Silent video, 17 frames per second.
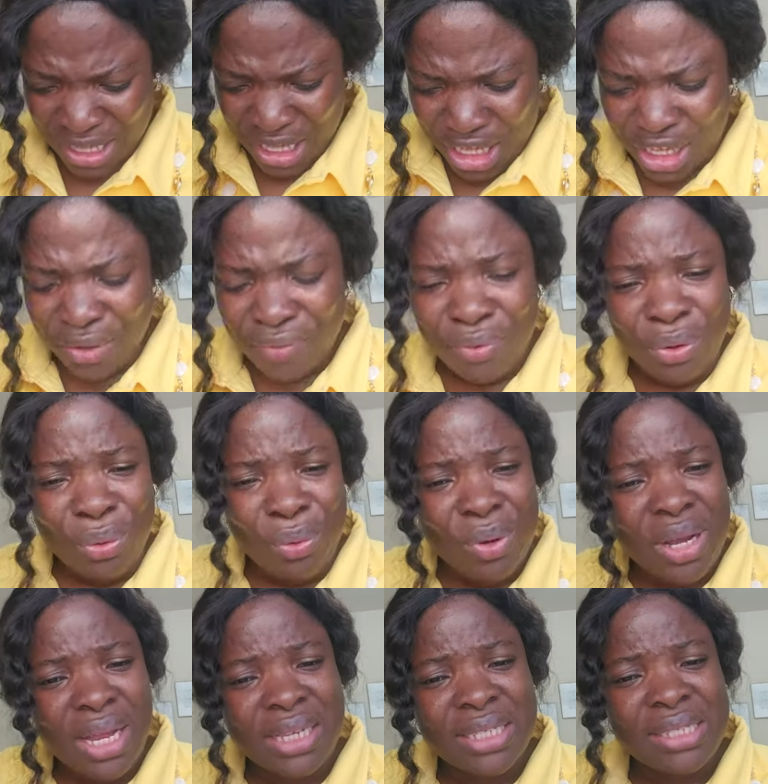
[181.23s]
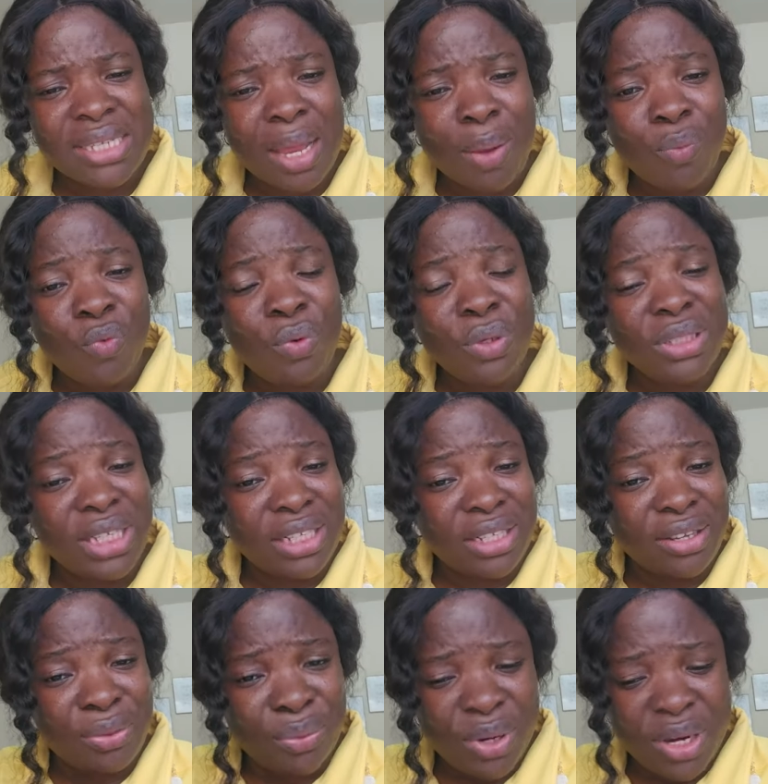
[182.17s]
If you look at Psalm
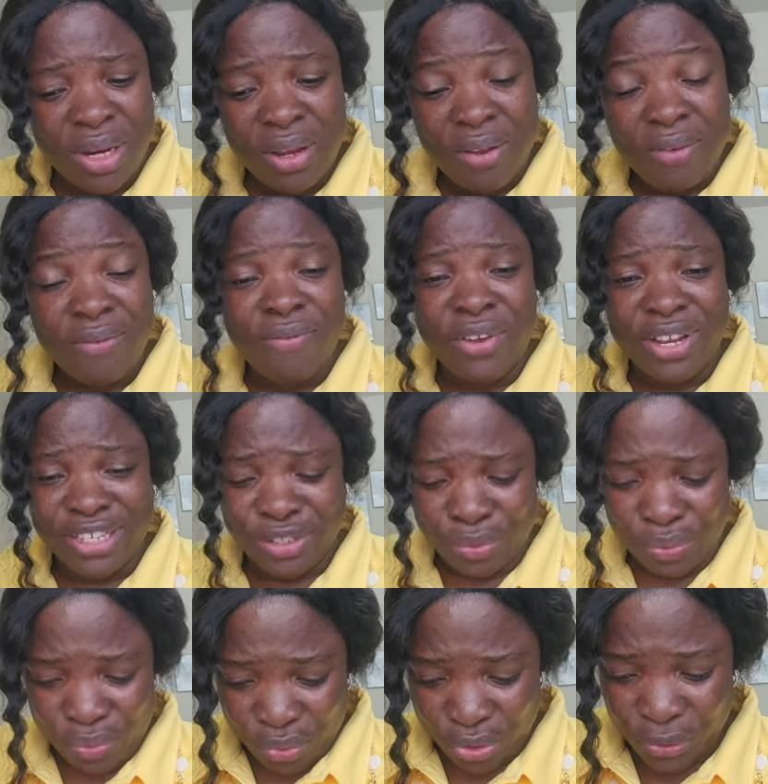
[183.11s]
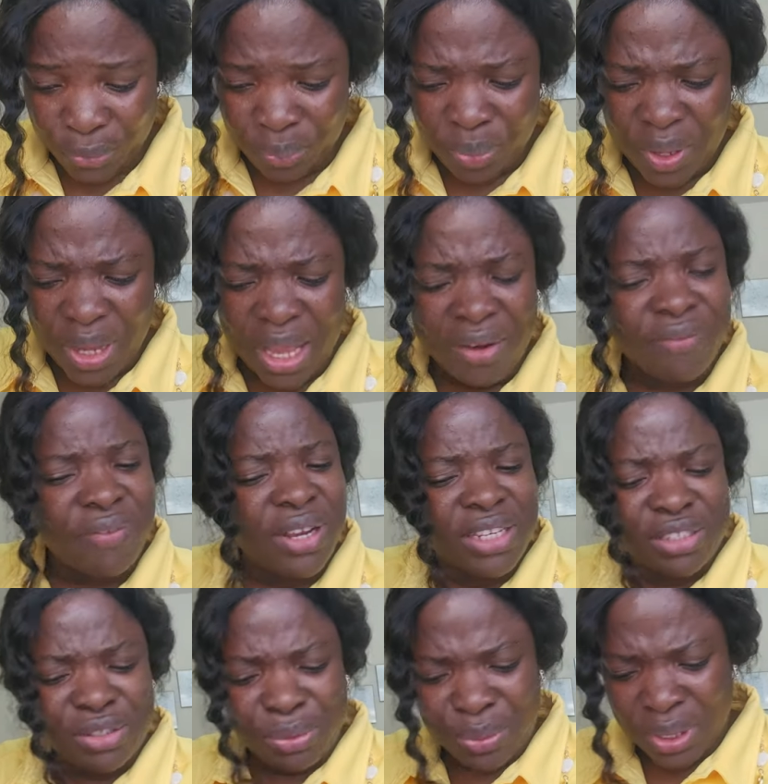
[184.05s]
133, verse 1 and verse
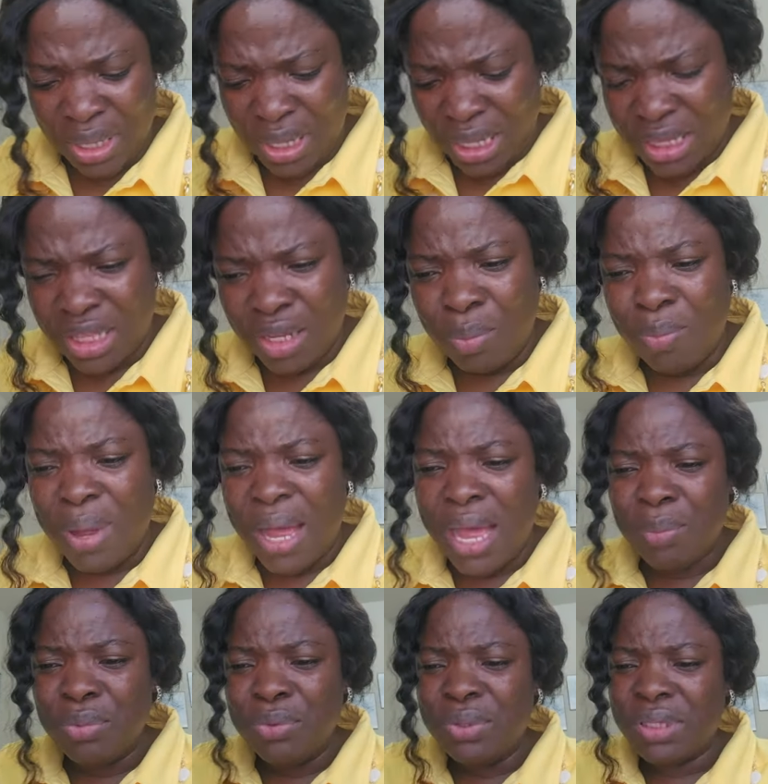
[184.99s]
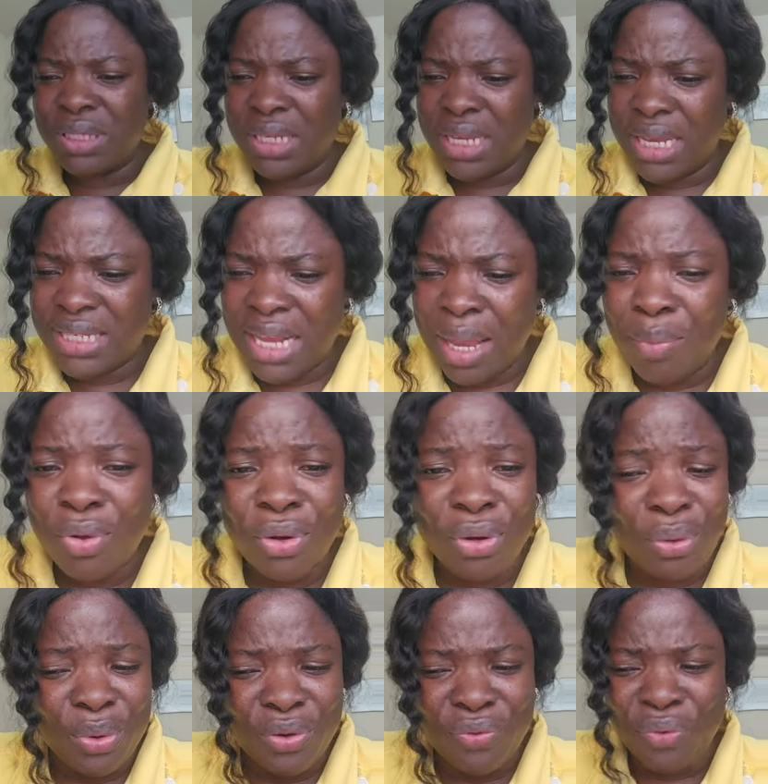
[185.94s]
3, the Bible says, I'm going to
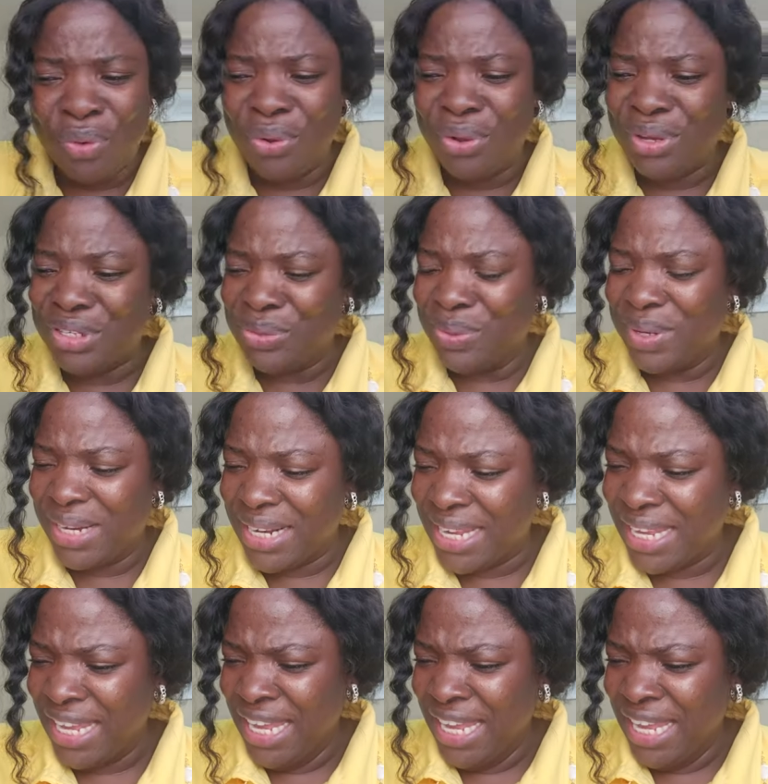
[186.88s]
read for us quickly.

--

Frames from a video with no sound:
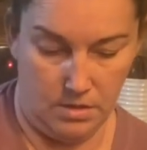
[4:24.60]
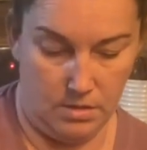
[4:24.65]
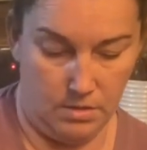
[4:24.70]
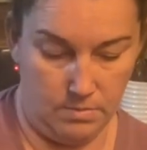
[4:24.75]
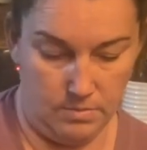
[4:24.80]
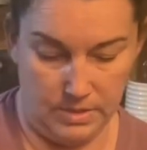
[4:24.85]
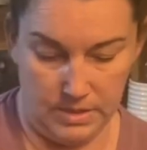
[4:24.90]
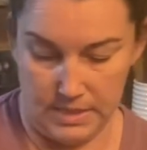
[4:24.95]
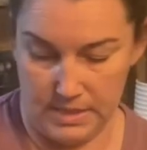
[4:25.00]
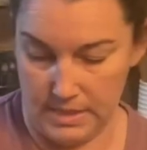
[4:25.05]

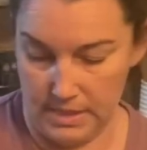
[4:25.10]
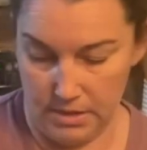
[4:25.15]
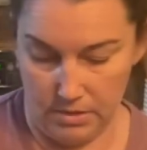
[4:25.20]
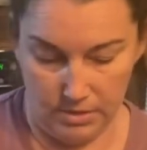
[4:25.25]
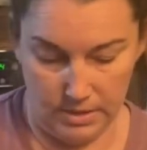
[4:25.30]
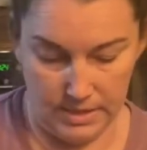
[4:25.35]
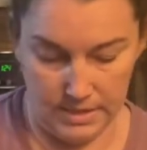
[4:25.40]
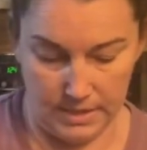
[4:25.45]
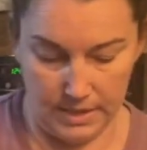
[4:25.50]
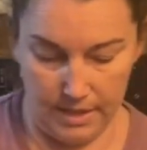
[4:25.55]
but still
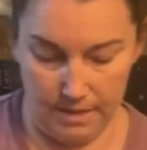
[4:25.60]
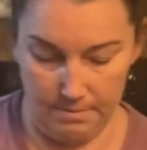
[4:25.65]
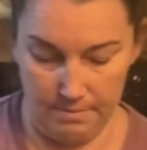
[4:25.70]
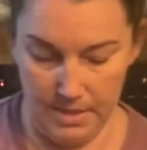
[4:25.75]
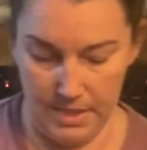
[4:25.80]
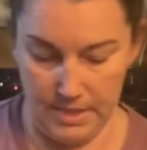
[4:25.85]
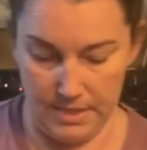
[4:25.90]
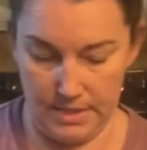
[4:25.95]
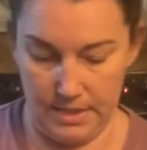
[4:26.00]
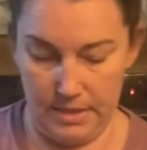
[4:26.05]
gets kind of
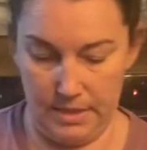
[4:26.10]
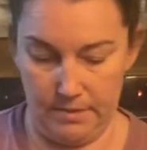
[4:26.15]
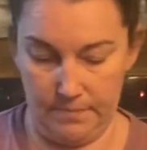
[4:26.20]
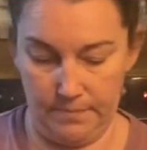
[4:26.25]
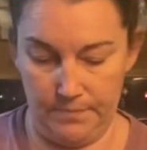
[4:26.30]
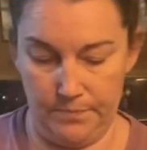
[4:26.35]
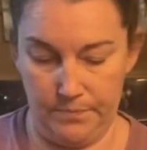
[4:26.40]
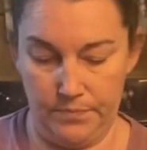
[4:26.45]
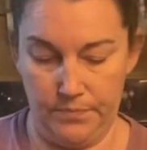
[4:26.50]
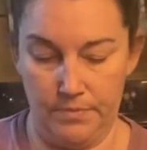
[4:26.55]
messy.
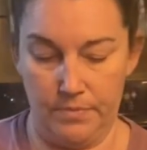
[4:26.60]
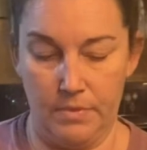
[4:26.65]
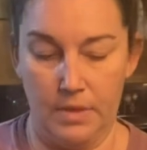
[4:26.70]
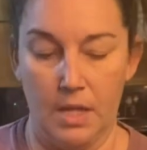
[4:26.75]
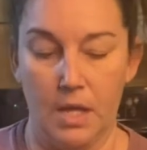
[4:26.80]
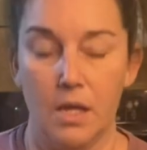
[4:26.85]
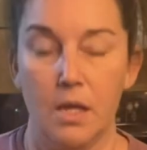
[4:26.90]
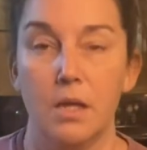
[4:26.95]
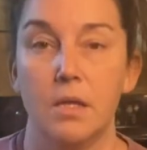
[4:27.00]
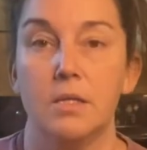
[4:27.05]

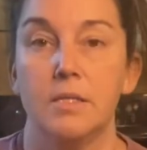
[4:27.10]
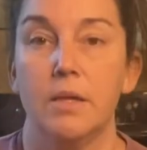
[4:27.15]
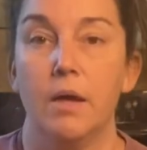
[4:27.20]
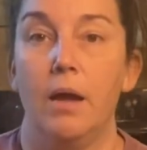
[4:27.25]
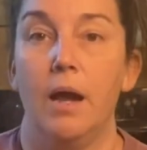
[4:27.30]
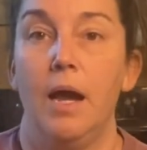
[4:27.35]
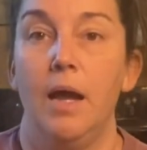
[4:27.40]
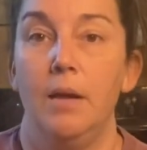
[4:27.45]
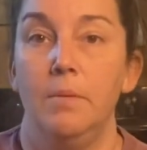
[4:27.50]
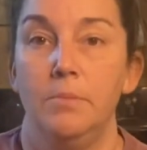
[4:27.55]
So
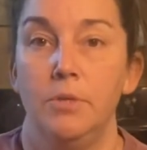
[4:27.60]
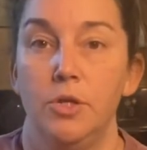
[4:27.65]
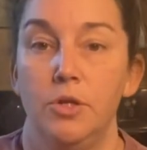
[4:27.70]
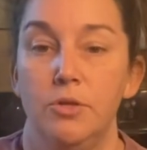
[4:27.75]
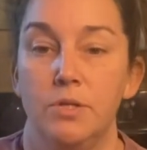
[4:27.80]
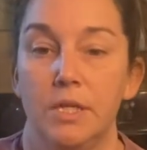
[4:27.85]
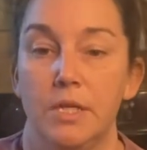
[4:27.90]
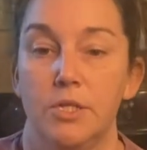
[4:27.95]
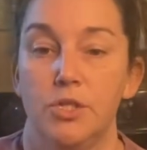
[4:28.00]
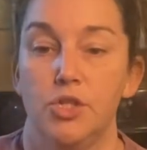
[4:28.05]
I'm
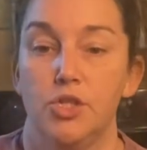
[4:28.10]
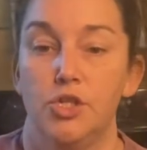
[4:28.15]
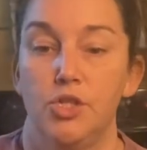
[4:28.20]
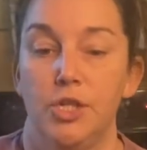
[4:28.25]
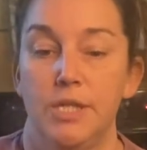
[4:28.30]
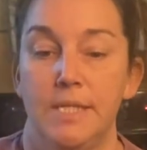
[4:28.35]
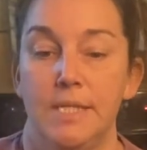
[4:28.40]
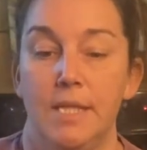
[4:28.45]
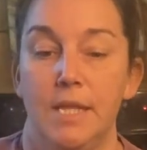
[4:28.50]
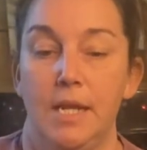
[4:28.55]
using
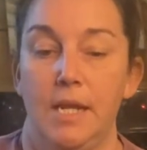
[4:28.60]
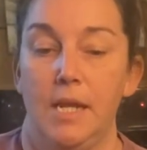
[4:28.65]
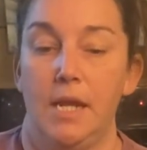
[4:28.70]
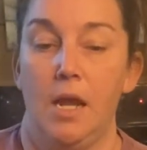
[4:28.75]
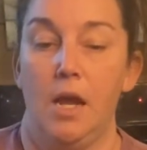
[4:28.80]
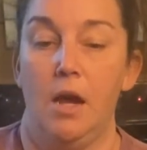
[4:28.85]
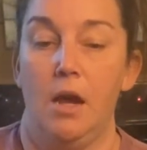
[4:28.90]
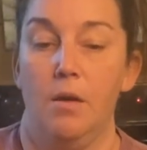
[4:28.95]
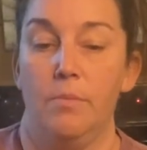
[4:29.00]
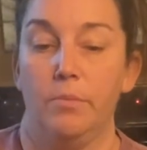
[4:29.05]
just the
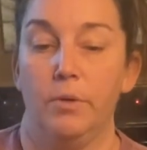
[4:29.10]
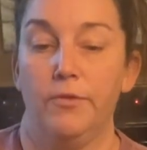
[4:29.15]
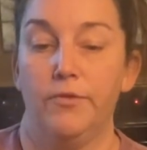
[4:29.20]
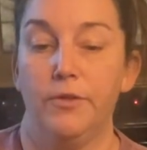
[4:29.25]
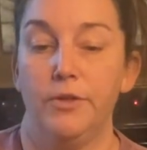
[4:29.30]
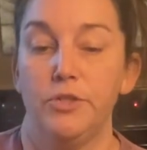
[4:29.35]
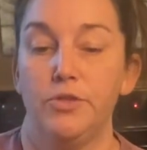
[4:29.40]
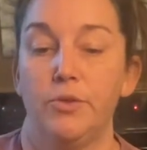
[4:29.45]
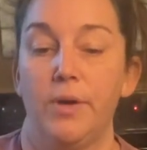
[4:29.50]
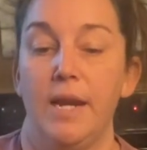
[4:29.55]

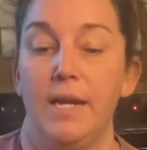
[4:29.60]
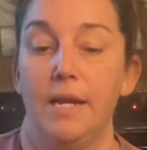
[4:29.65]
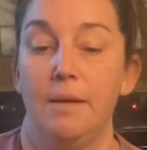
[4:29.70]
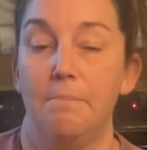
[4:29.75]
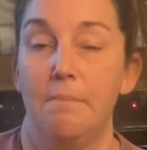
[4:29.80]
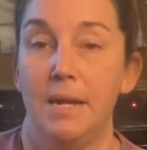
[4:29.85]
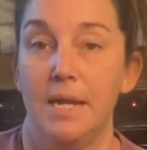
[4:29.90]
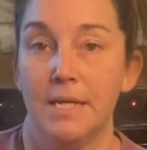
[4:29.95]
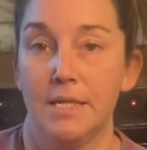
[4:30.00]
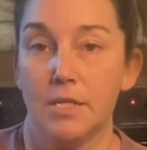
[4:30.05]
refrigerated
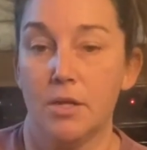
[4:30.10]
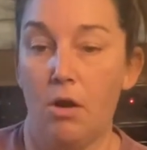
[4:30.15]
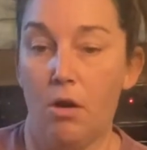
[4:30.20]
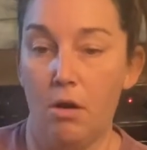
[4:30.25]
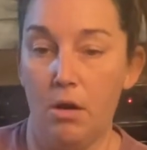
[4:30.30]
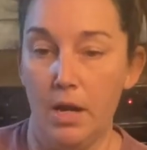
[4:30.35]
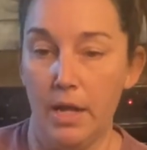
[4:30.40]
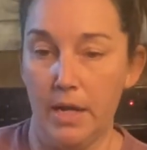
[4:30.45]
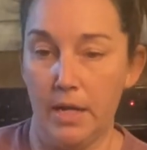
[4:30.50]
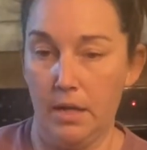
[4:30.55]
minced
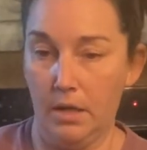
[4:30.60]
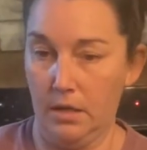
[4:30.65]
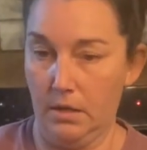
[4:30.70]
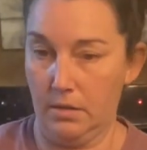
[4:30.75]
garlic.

**TASK DETAILS:** The answer is each line from the entries above in which the word "video" occurs.

**WRITTEN SOLUTION:**
Silent video, 17 frames per second.
Frames from a video with no sound:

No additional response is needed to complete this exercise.